Task statement: Take the entries that follow and return only the lines from the one with "[3:28.64-3:29.54]" through the final line, leaving every picture behind.

Collected data:

[Start of Attachment]

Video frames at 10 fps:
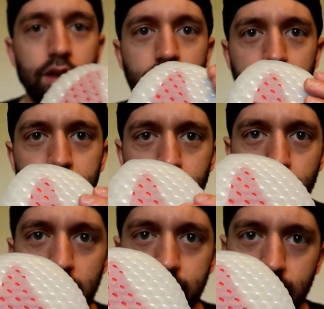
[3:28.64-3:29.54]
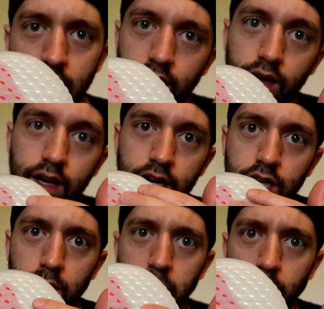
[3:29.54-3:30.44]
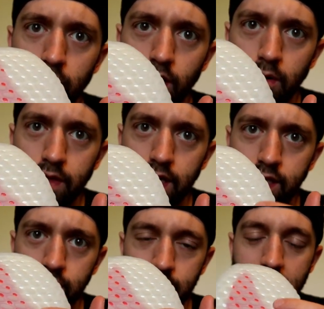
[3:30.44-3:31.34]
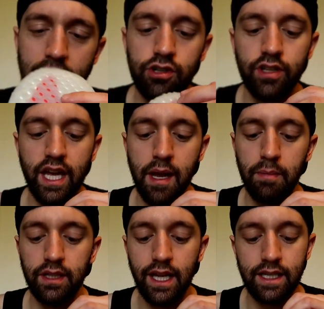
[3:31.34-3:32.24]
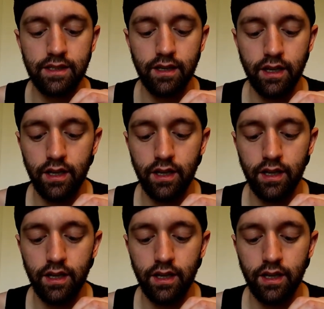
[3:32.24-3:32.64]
You've got this red area right here, and you might be wondering what that is. It's actually a plate.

[End of Attachment]

Solved problem:
[3:28.64-3:29.54]
[3:29.54-3:30.44]
[3:30.44-3:31.34]
[3:31.34-3:32.24]
[3:32.24-3:32.64]
You've got this red area right here, and you might be wondering what that is. It's actually a plate.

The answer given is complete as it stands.